Si è trovato bene in Abruzzo, del quale serba un buon ricordo. Poi spiega così la decisione di tornare in Calabria:
“Quando rientravo a Corigliano nelle vacanze il mio parroco e gli altri sacerdoti mi chiedevano come mai stavo a Chieti e non nella mia diocesi di Rossano-Cariati, lontano da casa. Mi fecero scoprire i legami con la mia terra e la mia diocesi. Parlai col mio padre spirituale, Mons. Cipollone, l’attuale vescovo di Lanciano. Parlammo molto, e in più occasioni espressi il desiderio di rientrare a Rossano, ma non volevo lasciare il Seminario chietino e non potevo continuare a farmi mantenere da Chieti visto che sarei andato via alla fine degli studi.
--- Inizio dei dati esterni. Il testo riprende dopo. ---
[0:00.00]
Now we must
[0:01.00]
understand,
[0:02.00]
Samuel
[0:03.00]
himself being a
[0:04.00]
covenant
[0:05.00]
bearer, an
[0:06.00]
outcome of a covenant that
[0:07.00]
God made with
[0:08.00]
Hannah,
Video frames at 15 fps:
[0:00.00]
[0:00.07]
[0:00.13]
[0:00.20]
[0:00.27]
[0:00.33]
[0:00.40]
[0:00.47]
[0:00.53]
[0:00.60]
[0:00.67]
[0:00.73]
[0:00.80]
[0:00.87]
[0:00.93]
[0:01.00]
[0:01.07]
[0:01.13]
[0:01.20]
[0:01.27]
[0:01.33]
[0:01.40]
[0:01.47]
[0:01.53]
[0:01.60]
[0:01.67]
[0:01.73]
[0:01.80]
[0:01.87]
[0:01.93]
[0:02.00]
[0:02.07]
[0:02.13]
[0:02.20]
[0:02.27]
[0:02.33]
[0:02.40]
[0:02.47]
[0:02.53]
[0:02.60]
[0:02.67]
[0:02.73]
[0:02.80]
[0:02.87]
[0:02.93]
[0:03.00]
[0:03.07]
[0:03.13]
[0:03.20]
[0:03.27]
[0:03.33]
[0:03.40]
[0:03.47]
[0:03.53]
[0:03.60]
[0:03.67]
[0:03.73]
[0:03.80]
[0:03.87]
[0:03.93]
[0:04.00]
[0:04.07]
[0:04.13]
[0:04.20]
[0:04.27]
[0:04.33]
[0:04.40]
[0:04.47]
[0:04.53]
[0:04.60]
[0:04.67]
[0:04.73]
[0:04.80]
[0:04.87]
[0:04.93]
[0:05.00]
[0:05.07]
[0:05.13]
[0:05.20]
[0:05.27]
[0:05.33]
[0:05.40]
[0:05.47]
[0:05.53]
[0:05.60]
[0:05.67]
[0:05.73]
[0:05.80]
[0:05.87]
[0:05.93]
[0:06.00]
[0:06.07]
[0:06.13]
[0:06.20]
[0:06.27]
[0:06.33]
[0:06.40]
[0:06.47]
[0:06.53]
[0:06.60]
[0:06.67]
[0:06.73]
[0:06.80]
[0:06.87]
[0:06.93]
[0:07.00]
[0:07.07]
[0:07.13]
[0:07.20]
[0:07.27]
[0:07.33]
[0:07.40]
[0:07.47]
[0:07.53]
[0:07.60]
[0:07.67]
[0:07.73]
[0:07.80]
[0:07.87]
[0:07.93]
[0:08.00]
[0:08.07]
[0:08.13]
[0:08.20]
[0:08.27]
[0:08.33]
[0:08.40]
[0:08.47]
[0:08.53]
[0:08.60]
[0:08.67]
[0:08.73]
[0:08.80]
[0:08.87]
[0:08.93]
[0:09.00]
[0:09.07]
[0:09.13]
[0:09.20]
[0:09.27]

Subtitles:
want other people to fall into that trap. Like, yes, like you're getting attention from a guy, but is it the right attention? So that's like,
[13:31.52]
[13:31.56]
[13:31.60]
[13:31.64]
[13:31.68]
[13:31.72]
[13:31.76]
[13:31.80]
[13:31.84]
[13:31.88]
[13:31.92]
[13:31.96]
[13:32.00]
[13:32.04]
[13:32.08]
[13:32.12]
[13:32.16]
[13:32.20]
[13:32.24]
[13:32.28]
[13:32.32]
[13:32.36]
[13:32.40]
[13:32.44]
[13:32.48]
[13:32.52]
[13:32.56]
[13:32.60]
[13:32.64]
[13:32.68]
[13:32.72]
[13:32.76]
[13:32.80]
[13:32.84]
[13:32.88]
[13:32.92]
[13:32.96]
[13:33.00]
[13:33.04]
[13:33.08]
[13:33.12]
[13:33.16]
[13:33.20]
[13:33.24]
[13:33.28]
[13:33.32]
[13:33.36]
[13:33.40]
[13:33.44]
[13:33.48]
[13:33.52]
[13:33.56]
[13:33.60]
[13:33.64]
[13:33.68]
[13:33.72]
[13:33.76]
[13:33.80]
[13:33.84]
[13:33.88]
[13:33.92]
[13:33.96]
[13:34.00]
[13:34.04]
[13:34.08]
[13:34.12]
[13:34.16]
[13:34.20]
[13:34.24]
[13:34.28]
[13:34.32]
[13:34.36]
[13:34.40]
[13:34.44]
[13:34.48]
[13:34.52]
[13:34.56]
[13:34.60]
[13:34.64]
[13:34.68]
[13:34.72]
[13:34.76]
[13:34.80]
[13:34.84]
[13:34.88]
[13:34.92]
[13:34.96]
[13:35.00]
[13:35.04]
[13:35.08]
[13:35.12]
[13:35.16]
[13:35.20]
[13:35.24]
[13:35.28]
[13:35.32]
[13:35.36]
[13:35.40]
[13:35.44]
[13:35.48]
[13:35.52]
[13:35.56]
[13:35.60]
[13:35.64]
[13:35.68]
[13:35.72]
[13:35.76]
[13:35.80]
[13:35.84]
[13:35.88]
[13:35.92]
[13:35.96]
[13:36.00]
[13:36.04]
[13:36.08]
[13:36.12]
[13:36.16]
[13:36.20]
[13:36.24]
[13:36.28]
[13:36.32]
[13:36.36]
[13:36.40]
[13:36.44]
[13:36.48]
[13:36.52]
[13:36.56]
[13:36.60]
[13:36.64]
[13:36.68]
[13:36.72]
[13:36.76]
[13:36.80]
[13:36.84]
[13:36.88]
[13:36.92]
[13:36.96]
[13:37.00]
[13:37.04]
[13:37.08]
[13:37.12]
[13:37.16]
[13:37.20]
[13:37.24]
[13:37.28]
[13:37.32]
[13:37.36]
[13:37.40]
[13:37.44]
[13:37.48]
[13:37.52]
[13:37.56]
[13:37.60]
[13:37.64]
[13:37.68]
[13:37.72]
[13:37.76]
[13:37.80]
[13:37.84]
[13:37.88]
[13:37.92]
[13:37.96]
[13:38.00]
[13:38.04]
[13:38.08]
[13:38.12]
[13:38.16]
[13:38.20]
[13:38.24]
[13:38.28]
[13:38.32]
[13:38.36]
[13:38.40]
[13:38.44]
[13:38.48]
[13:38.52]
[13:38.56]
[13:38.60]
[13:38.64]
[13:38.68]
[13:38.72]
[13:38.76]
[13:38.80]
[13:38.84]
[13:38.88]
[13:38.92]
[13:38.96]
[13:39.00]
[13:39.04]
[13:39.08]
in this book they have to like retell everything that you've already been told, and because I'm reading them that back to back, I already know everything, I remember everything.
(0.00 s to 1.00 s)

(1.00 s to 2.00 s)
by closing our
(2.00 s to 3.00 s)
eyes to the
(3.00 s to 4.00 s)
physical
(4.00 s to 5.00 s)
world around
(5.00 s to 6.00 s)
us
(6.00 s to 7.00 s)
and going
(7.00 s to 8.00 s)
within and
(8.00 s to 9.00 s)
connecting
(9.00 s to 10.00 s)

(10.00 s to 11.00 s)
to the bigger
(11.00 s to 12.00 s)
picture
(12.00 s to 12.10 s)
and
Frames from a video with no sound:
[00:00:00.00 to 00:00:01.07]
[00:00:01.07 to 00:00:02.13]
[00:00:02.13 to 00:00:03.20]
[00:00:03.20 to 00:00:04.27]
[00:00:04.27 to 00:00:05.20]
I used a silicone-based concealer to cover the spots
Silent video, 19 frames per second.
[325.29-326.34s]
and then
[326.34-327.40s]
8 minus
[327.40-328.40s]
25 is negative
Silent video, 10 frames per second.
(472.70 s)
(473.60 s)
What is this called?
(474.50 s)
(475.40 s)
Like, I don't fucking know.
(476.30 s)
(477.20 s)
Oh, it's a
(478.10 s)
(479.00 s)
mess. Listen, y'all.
Chiesi al mio vescovo di sostenermi a Chieti, ma lui mi disse che poteva aiutarmi solo nel seminario di Catanzaro. Dovetti perciò rientrare in Calabria. Scrissi una bella lettera di ringraziamento a mons. Menichelli, chiedendo scusa anche del fatto che non mi sentivo figlio di quella diocesi e quindi desideravo tornare in Calabria. Ancora ne conservo una copia. Lui capì e accolse positivamente questa nuova scelta”.
Don Vincenzo, per concludere, quale è stato il suo primo pensiero quando ha saputo della nomina a cardinale di mons. Menichelli?
“Sicuramente un pensiero di gratitudine verso Dio e la certezza che lo Spirito Santo sa quello che fa e sa chi scegliere”.